School of Life Sciences, BK21 Plus KNU Creative BioResearch Group, College of National Sciences, Kyungpook National University, Daegu 41566, Republic of Korea.
Yale Center for Genome Analysis, Yale University, New Haven, CT 06520, USA.
Nucleic Acids Res. 2020 Dec 2;48(21):12151-12168. doi: 10.1093/nar/gkaa1093.

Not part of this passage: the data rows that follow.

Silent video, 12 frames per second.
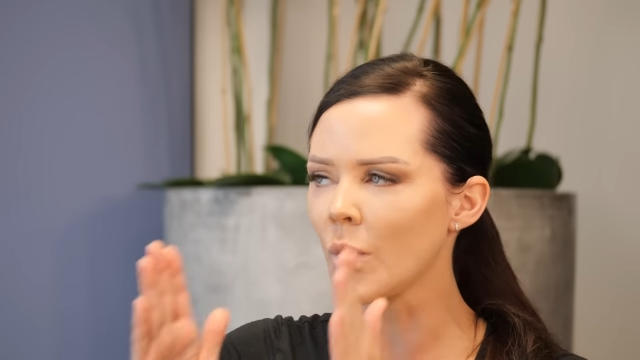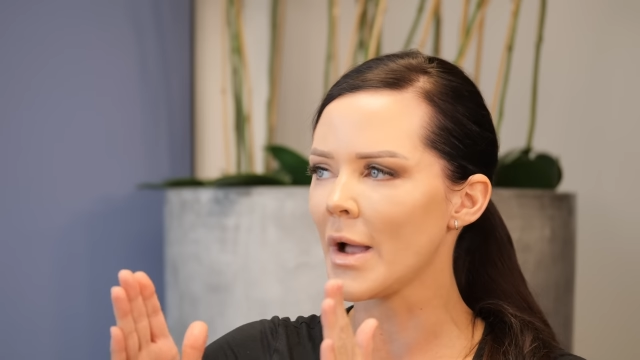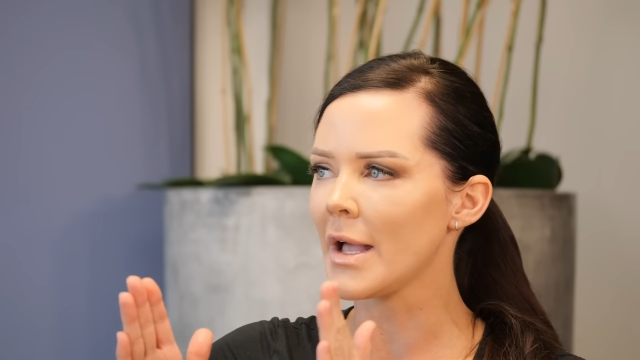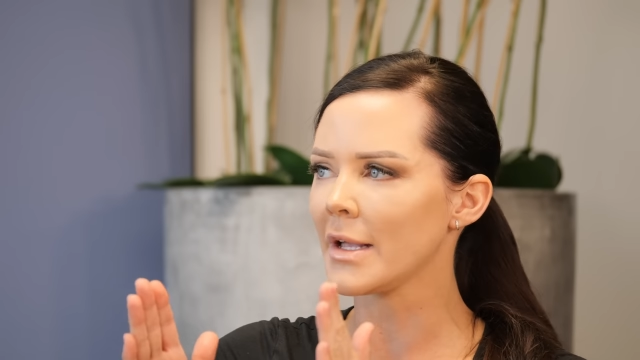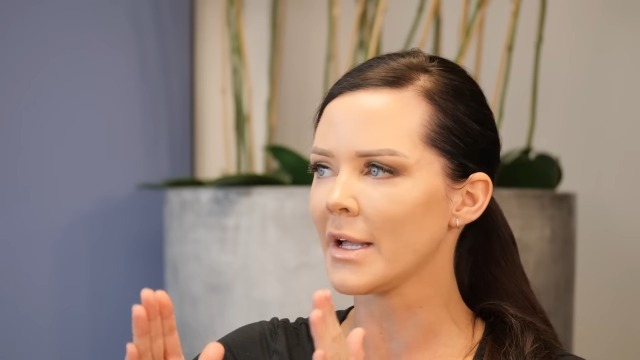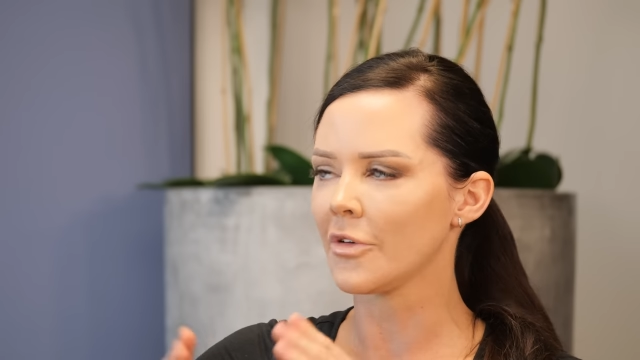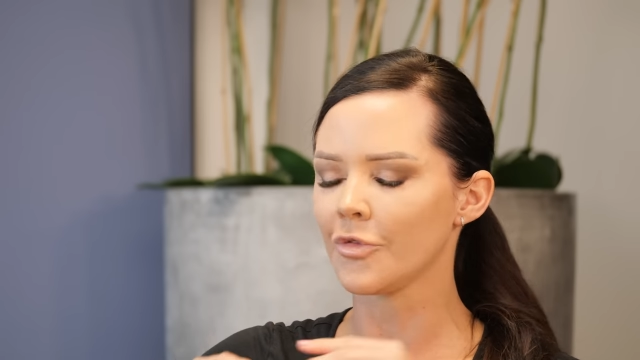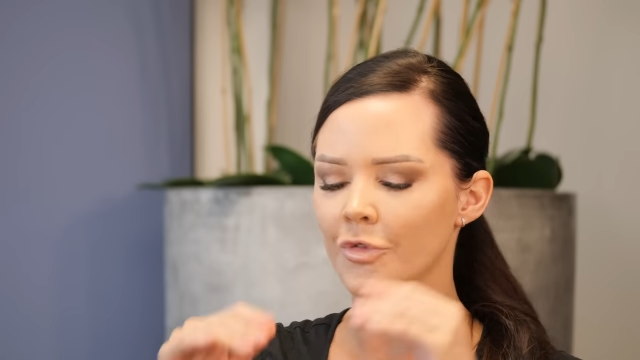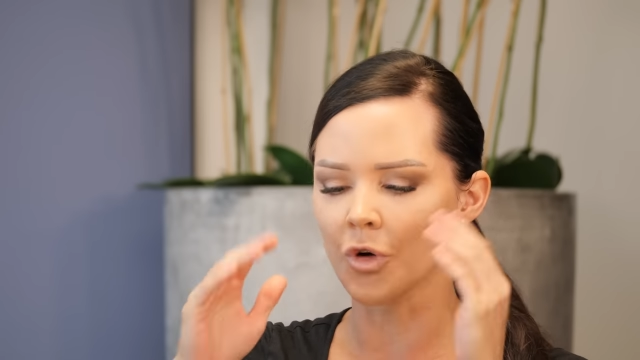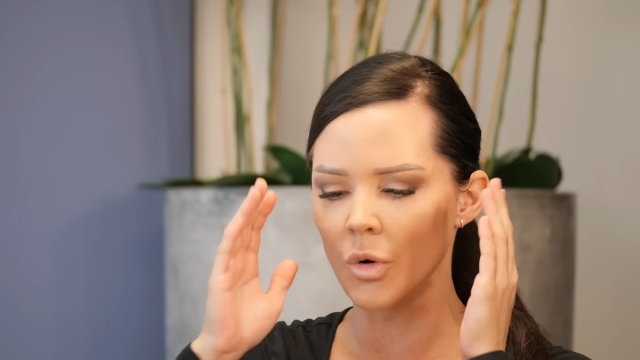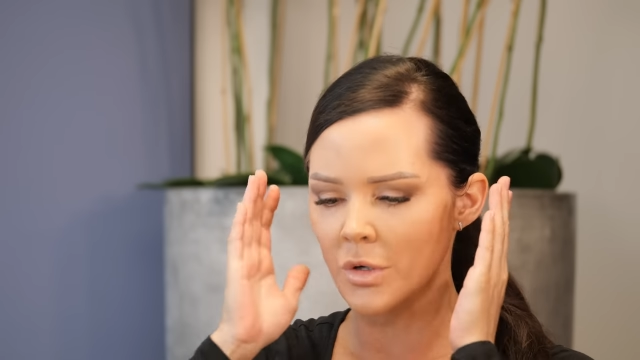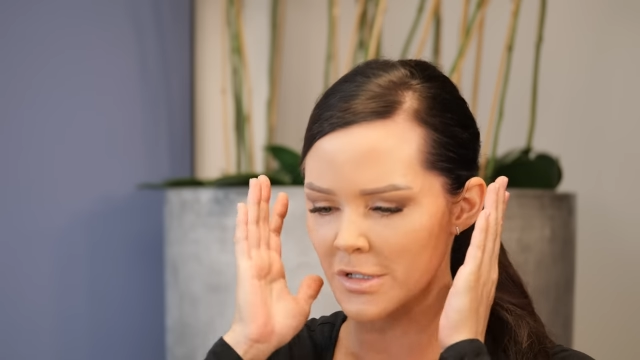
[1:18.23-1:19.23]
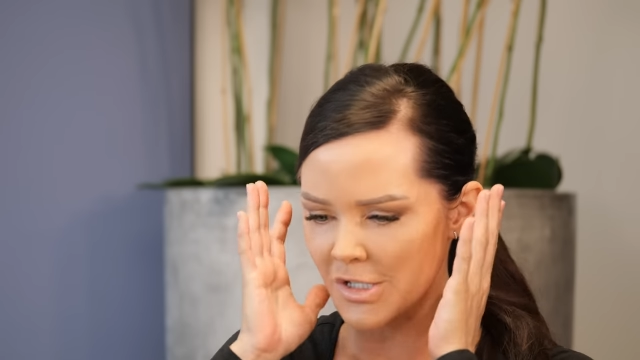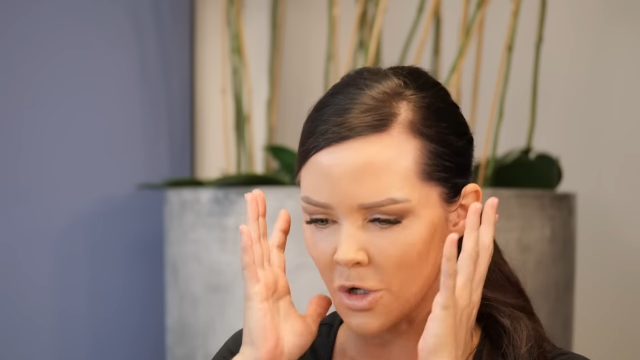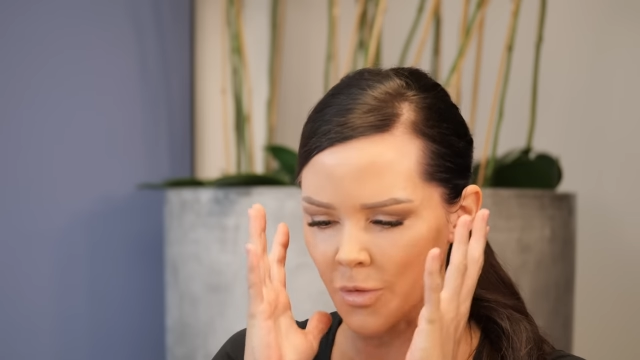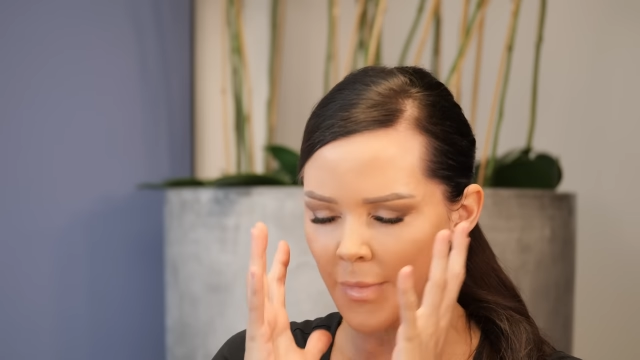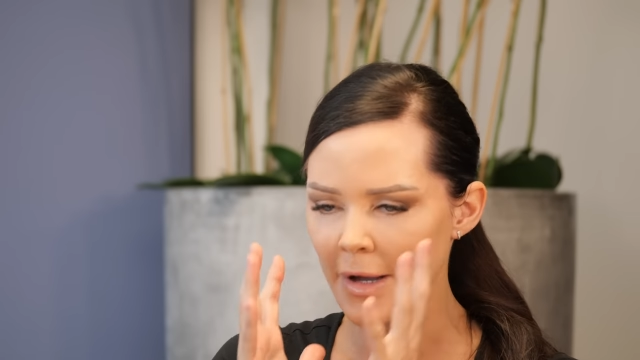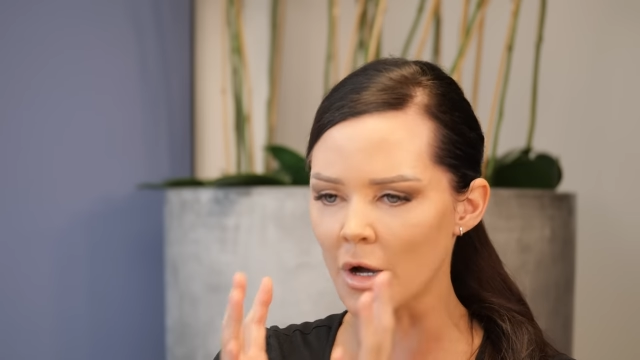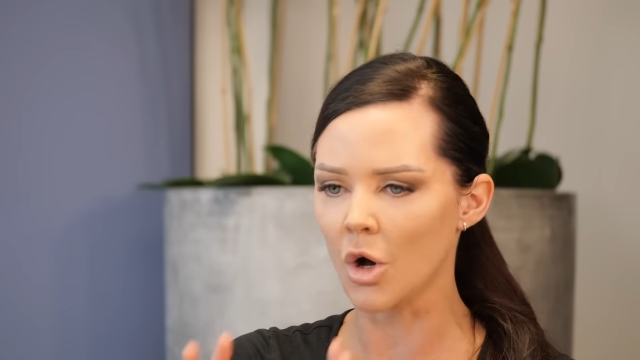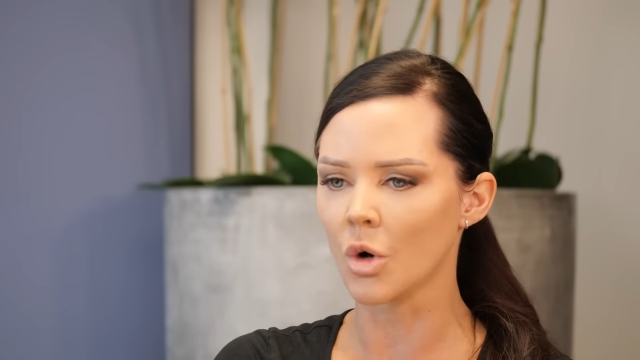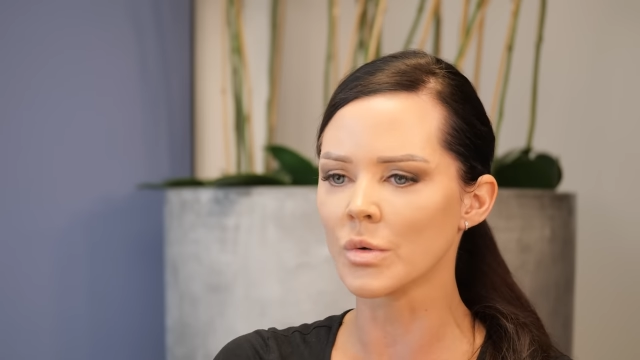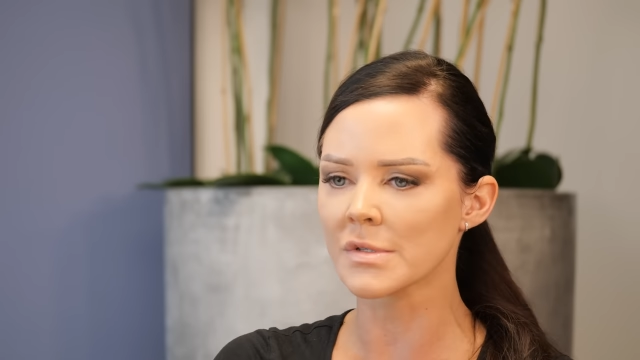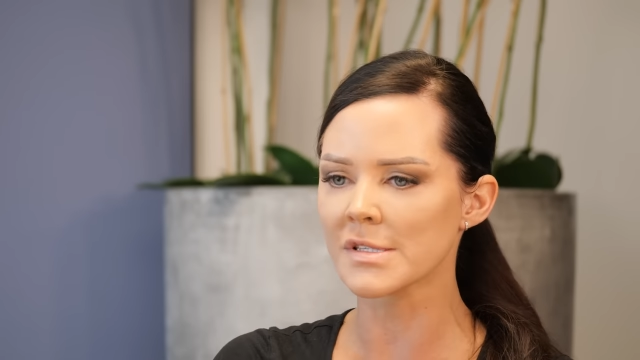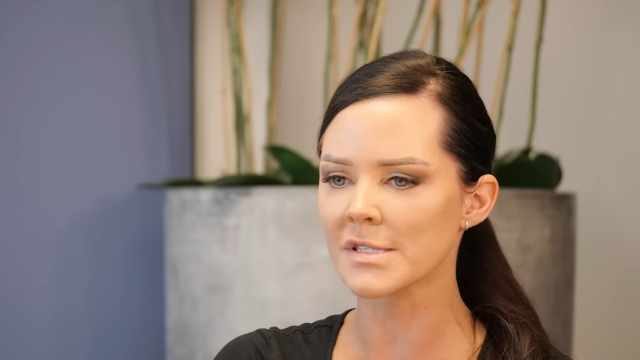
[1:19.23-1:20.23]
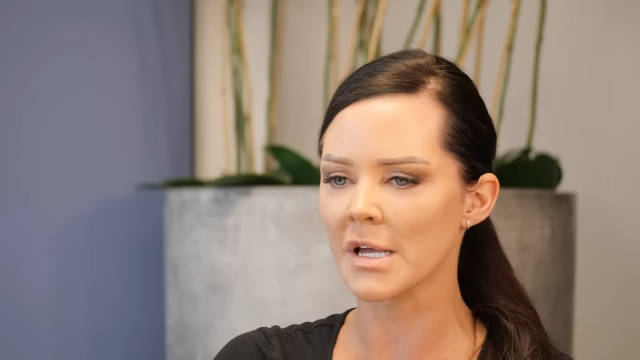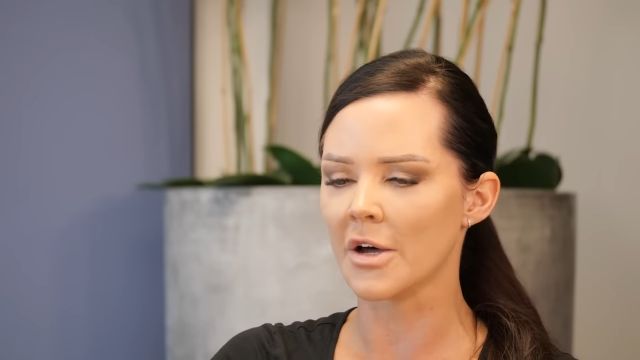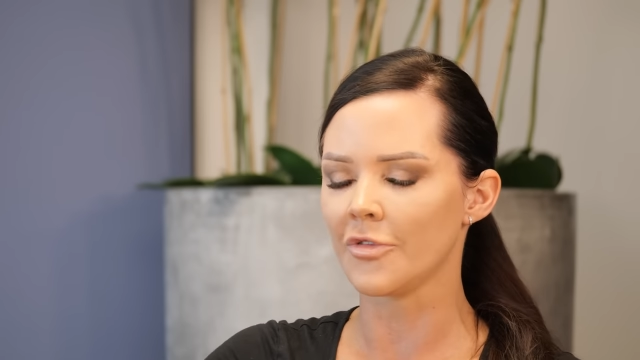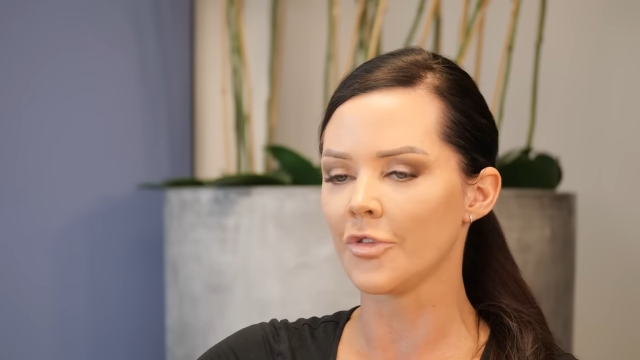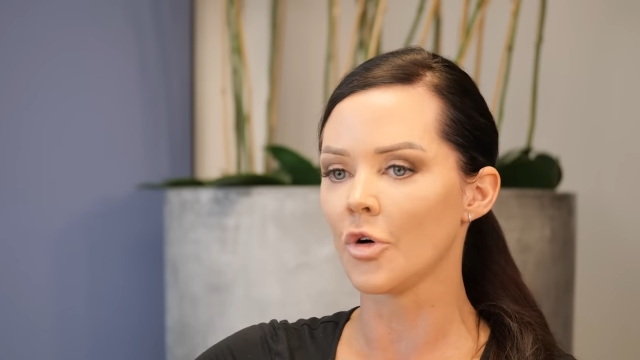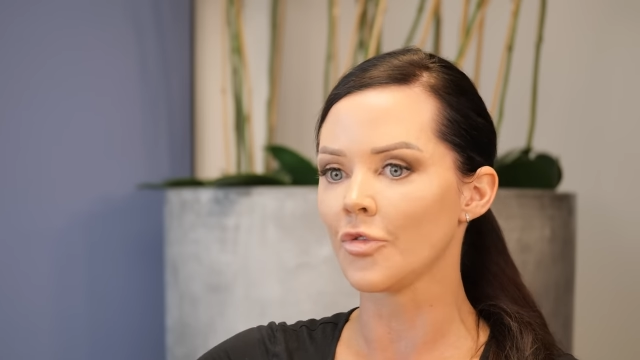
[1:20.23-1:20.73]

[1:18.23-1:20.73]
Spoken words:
way and focused on my own stuff.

Histones are substrates of the SUMO (small ubiquitin-like modifier) conjugation pathway. Several reports suggest histone sumoylation affects transcription negatively, but paradoxically, our genome-wide analysis shows the modification concentrated at many active genes. We find that trans-tail regulation of histone-H2B ubiquitylation and H3K4 di-methylation potentiates subsequent histone sumoylation. Consistent with the known control of the Set3 histone deacetylase complex (HDAC) by H3K4 di-methylation, histone sumoylation directly recruits the Set3 complex to both protein-coding and noncoding RNA (ncRNA) genes via a SUMO-interacting motif in the HDAC Cpr1 subunit. The altered gene expression profile caused by reducing histone sumoylation matches well to the profile in cells lacking Set3. Histone H2B sumoylation and the Set3 HDAC coordinately suppress cryptic ncRNA transcription initiation internal to mRNA genes. Our results reveal an elaborate co-transcriptional histone crosstalk pathway involving the consecutive ubiquitylation, methylation, sumoylation and deacetylation of histones, which maintains transcriptional fidelity by suppressing spurious transcription.
组蛋白是 SUMO(小泛素样修饰物)缀合途径的底物。有几项报告表明组蛋白 SUMO 化会负向影响转录,但矛盾的是,我们的全基因组分析表明这种修饰集中在许多活性基因上。我们发现组蛋白-H2B 泛素化和 H3K4 二甲基化的反式尾巴调控增强了随后的组蛋白 SUMO 化。与 Set3 组蛋白去乙酰化酶复合物(HDAC)由 H3K4 二甲基化控制的已知情况一致,组蛋白 SUMO 化通过 HDAC Cpr1 亚基中的 SUMO 相互作用基序直接将 Set3 复合物招募到蛋白质编码和非编码 RNA(ncRNA)基因上。降低组蛋白 SUMO 化引起的基因表达谱与缺乏 Set3 的细胞中的表达谱非常匹配。组蛋白 H2B SUMO 化和 Set3 HDAC 协同抑制 mRNA 基因内的隐蔽 ncRNA 转录起始。我们的结果揭示了一种复杂的共转录组蛋白串扰途径,涉及组蛋白的连续泛素化、甲基化、SUMO 化和去乙酰化,通过抑制虚假转录来维持转录保真度。